07/27/2021
Dear Past Puppy Owners,
I loved them first.
I thought of them years before you even realized. I planned for and cared about your baby long before you started thinking of adding to your family.
I worried about your future with that puppy before you knew there would be one.
There were hours upon hours spent...
Researching the lines for the parents of your puppy.
Going over lines with fellow breeders, scrutinizing my bitch and the Sire, tracing their lines back as far as I could, learning the ins and outs not only for my knowledge but so that I was informed, prepared to go over every detail with you, to answer the questions that sometimes you don't even ask.
Watching your puppies parent grow. Loving and enjoying them as part of my family, training them, socializing them, watching how mature, scrutinizing their conformation, how they move, and their temperament.... Asking myself, had I made the right choice in both of them.
Finally, came the time to put your puppies parents together. For the next 63 days I worried, I obsessed, I grew excited. I watched your puppies mom like a hawk. Making sure my baby was ok, monitoring her diet better than I do my own. Concerned that she was getting enough of the right nutrients and that your growing baby was getting the best start possible. I spent hours on the couch, floor, and dog bed with her watching her tummy grow and anxiously waiting. As your baby and mine grew I laid my hands on her tummy and felt the first movements of your puppy. As the time grew close I spent most nights in the nursery with her. Making sure she didn't go into labor without me knowing, in case something went wrong and one of our babies needed help.
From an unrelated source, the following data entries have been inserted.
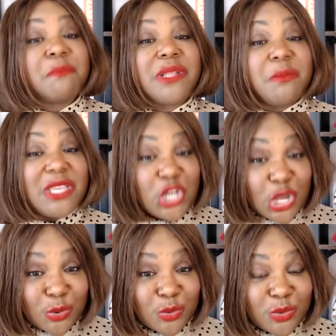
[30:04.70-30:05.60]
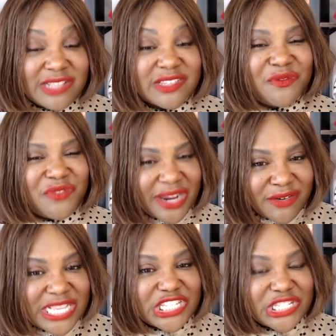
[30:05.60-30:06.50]
simply be known as a
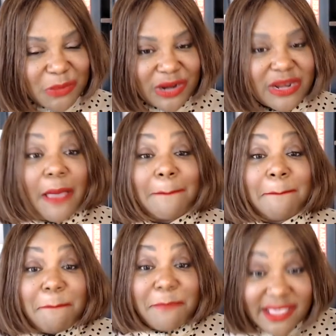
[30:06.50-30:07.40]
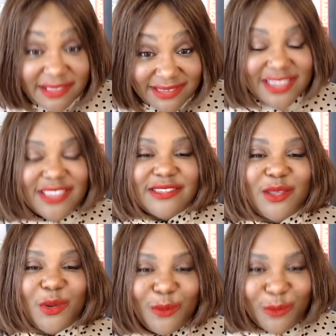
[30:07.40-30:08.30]
very smart
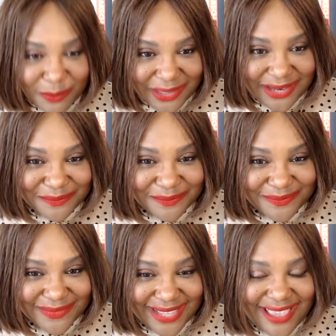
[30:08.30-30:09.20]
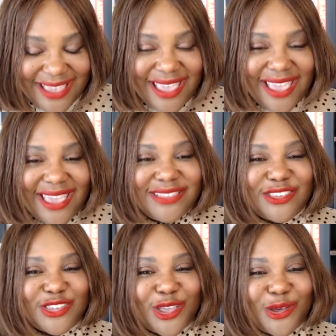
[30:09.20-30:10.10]
business woman.
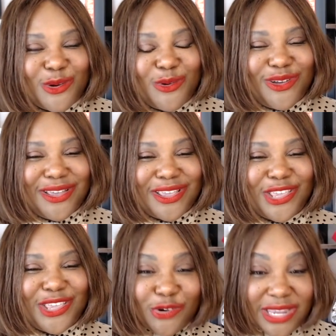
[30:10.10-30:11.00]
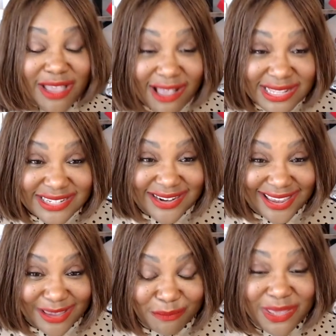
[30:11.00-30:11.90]
And so
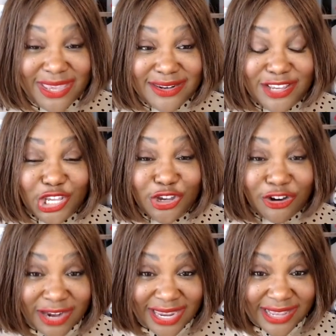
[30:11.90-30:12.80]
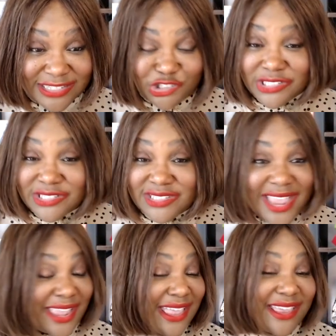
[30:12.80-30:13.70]
curiosity, being curious, just
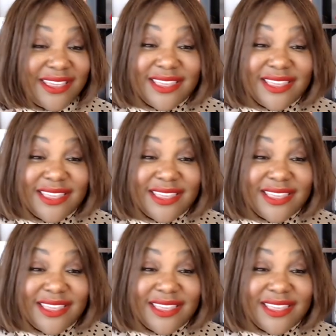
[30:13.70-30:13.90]
like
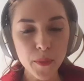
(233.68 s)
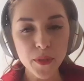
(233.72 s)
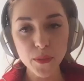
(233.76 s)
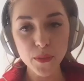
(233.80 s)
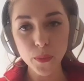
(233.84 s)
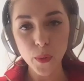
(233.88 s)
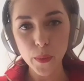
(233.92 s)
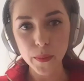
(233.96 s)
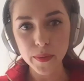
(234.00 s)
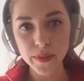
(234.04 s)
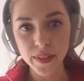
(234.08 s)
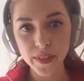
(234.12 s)
of
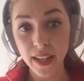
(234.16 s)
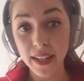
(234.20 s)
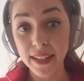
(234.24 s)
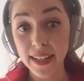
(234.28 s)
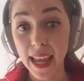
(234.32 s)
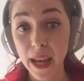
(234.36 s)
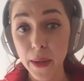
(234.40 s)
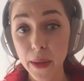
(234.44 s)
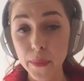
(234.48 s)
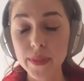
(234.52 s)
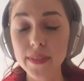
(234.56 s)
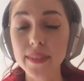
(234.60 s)
what was
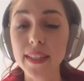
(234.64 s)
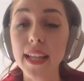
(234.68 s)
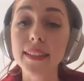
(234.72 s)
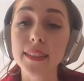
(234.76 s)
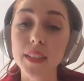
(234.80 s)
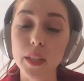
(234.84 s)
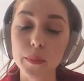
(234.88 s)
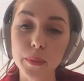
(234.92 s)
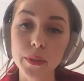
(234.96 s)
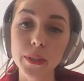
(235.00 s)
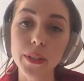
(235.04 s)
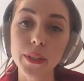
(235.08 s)
announced
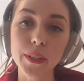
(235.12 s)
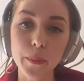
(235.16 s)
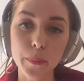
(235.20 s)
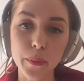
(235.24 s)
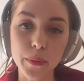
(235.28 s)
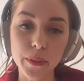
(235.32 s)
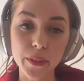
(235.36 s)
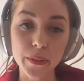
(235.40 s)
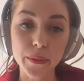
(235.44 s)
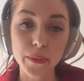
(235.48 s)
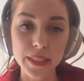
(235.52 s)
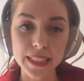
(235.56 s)
at
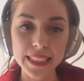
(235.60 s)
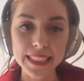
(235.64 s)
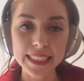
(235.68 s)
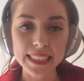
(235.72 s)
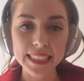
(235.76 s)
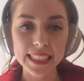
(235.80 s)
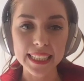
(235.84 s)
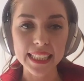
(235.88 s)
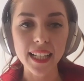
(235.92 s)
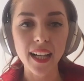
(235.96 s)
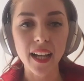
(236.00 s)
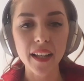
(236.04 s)

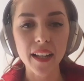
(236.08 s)
WWDC,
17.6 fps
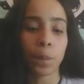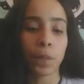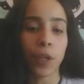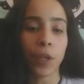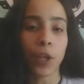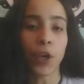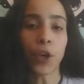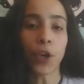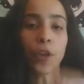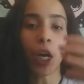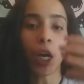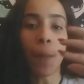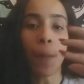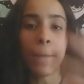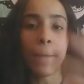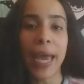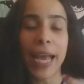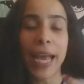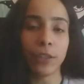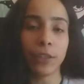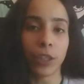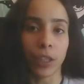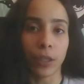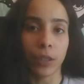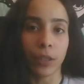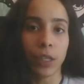You're the
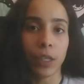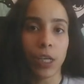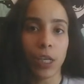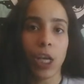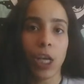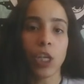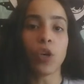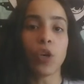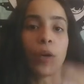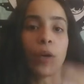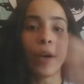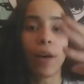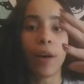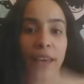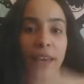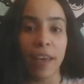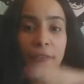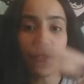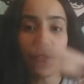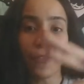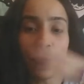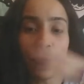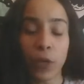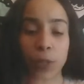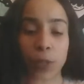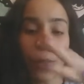commander. So if
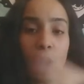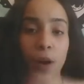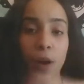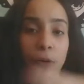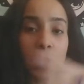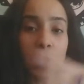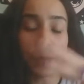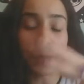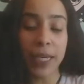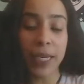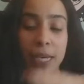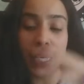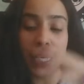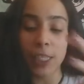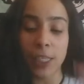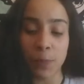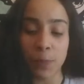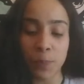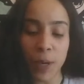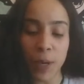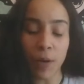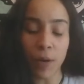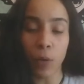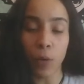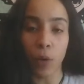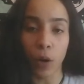we're speaking in
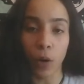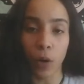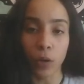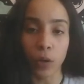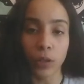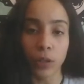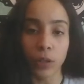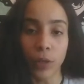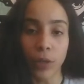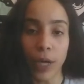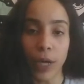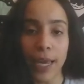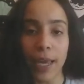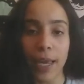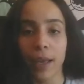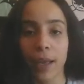spirit world, right?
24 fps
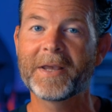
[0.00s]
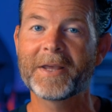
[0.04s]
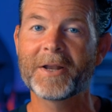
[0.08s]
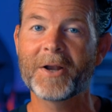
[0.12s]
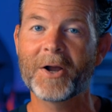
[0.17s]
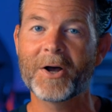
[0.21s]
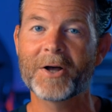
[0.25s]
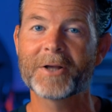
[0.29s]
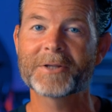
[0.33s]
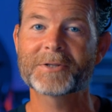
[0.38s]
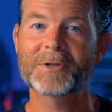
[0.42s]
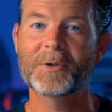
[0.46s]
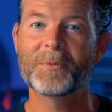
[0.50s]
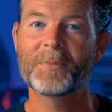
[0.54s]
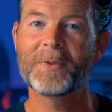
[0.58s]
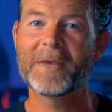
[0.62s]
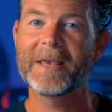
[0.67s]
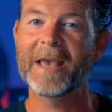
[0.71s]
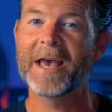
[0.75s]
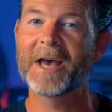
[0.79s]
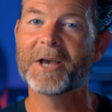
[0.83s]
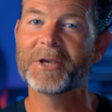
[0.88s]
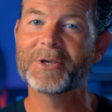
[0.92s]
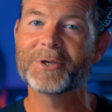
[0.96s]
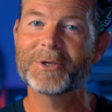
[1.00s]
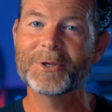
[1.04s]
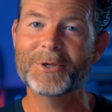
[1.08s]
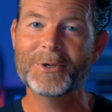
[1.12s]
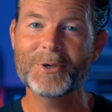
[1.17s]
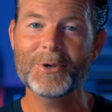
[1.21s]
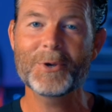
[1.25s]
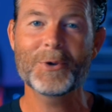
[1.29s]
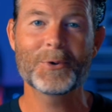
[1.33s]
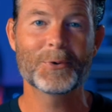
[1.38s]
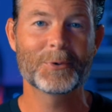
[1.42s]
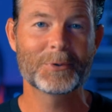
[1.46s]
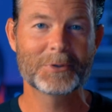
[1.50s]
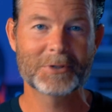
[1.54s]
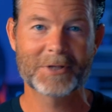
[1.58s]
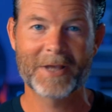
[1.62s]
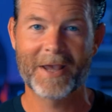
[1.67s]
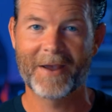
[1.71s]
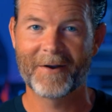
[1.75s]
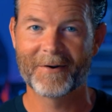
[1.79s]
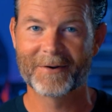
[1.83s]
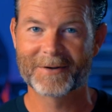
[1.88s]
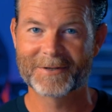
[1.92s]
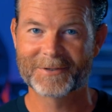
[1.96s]
but it can also be a huge
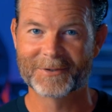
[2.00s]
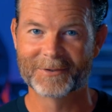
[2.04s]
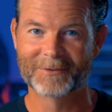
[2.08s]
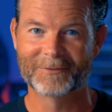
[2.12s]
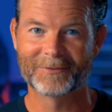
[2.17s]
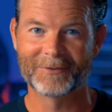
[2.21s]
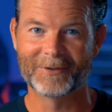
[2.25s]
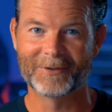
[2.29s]
character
When they were born the first 8 weeks most of my life was filled with your baby. Watching them grow and making sure I was doing everything possible to make sure they started their lives the right way. Making sure each one was getting enough to eat, that they were warm, that they got enough socialization time, that they were de-wormed, and given their shots. I was the first person they saw when they opened their eyes. I spent my weeks playing with them and keeping them safe.
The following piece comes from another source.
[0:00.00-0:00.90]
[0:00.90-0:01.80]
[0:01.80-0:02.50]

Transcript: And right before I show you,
I searched for you and interviewed you. As you spoke I tried to read your character.
Would you love them as much as I do?
Would you bring them in as part of your family?
Would you care for this tiny life that I brought into this world that I am responsible for?
The day you took your baby home was harder than I'd ever let on. I was excited for you but I was also terrified. Had I chosen correctly?
My love and worry didn't end there. I thought about your baby regularly, saddened when I didn't get updates, ecstatic when I did. I hoped you were caring for your baby the way I care for mine. I answered your questions happily and answered them again just as happily to your babies siblings new parents.
As your baby grew into the beautiful member of your family, my doubts, my fears and concern for your baby as they grew up. I am blessed to have you part of my family as well!! I know now why I chose you.
I loved your baby first and I will never stop.
I didn't write this the -Author is Unknown- But I couldn't have said or worded it any better.